Tools from the field of computer science, such as information theory or machine learning can be used to quantify the complexity of neural signals, recorded through electroencephalography (EEG). EEG is a non-invasive technique that measures electric activity of the brain through electrodes on the scalp. Measures of scale-free dynamics of neural activity can be applied on time-series of EEG signals to quantify the complexity of neural responses, or levels of neuronal noise. Interestingly, past studies suggest that the compexity of ongoing neural activity is modulated by sleep. However, it remains unknown how changes in neural complexity during sleep affect sensory processing of external stimuli (e.g. sounds).

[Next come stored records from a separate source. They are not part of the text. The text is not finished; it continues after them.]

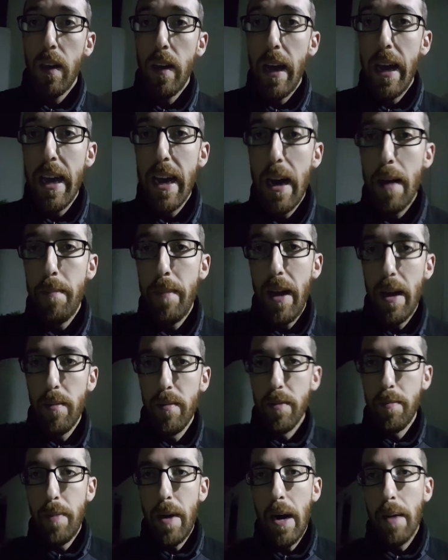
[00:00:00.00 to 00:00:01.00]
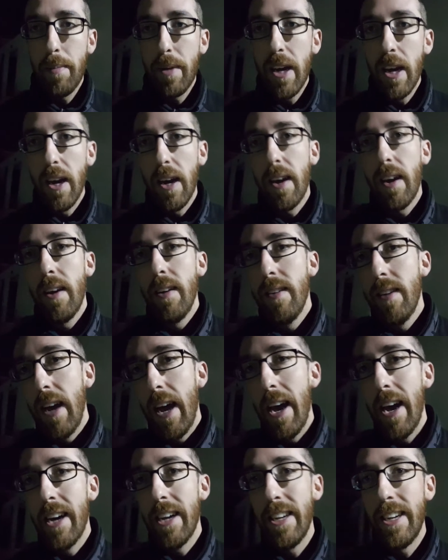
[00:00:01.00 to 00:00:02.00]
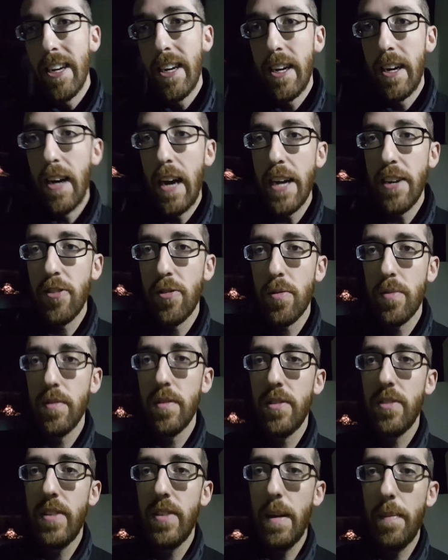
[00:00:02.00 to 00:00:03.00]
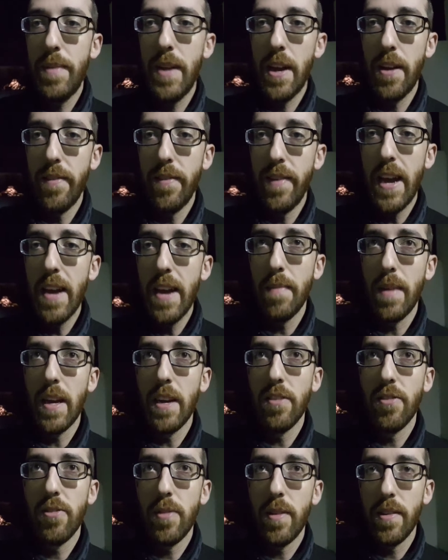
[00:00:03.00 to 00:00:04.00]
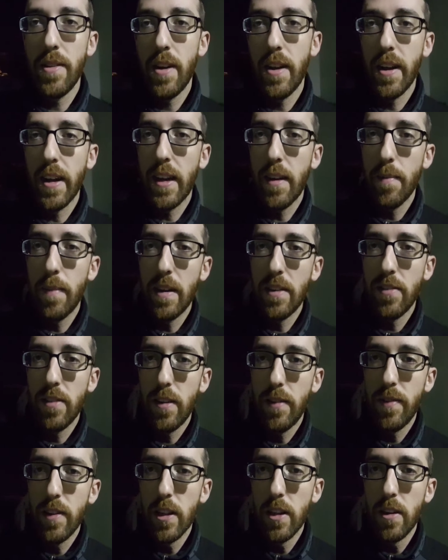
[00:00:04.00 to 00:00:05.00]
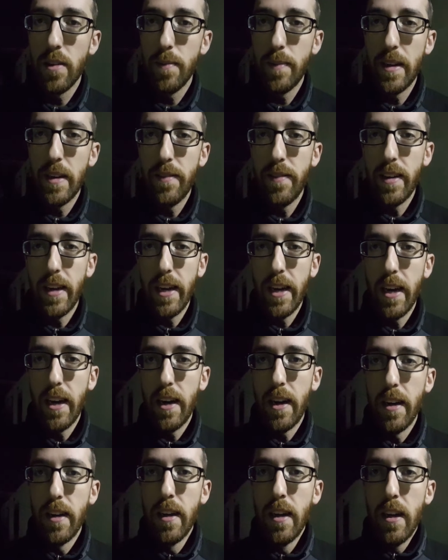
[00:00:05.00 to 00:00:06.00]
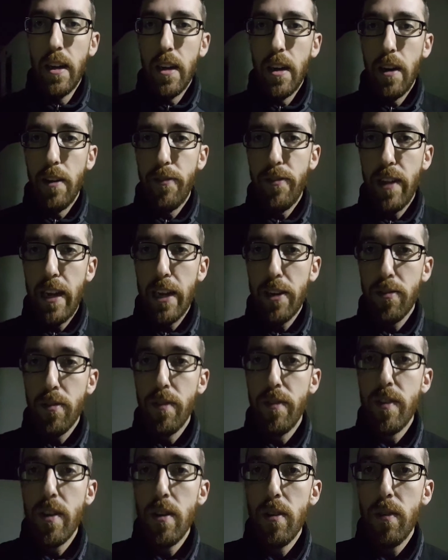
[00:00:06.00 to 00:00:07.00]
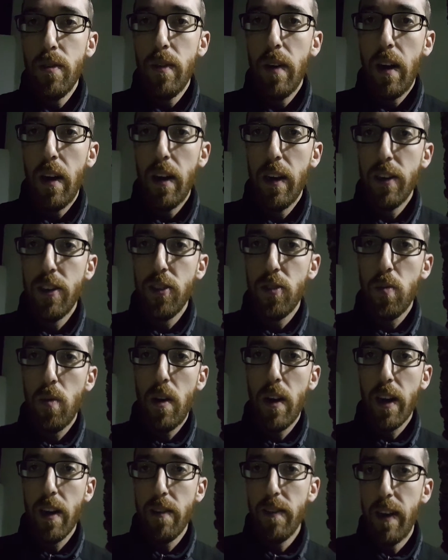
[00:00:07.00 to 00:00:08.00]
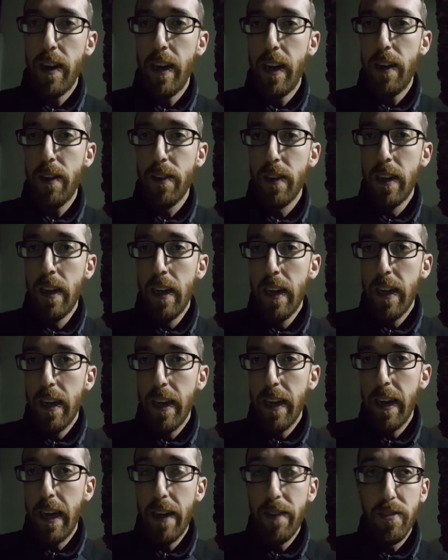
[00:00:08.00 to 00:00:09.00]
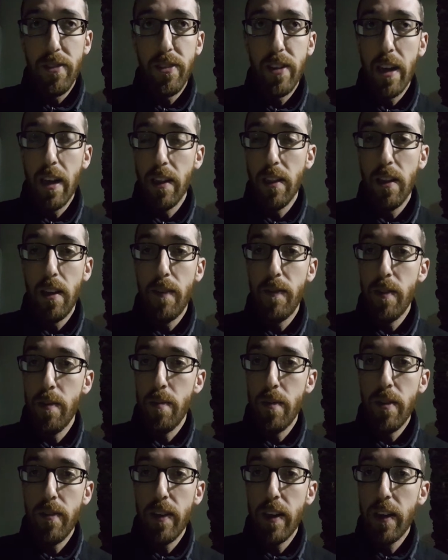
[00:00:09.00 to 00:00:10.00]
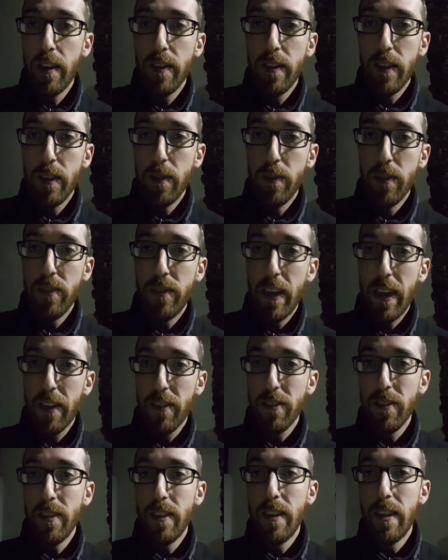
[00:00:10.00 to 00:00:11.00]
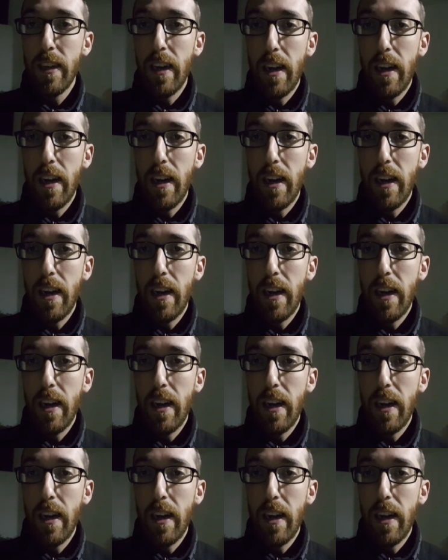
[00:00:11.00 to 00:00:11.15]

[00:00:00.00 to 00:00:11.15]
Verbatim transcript: Hey, I'm Matt with Pop Geek, and uh, I just stepped out of Ant Man, so I thought I'd give myself a little bit of a, uh, a flash review uh, just walking right out. And I have to say, I loved the movie, it was excellent.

The focus of this thesis will be on using techniques from information theory to study complexity of EEG responses to sounds during sleep and wakefulness. The student working on this project will analyse a dataset of high-density sleep EEG recordings using signal processing and information theory techniques. Also, the student will gain experience with Python programming, processing and visualizing time-series signals. No previous experience with sleep or EEG is necessary.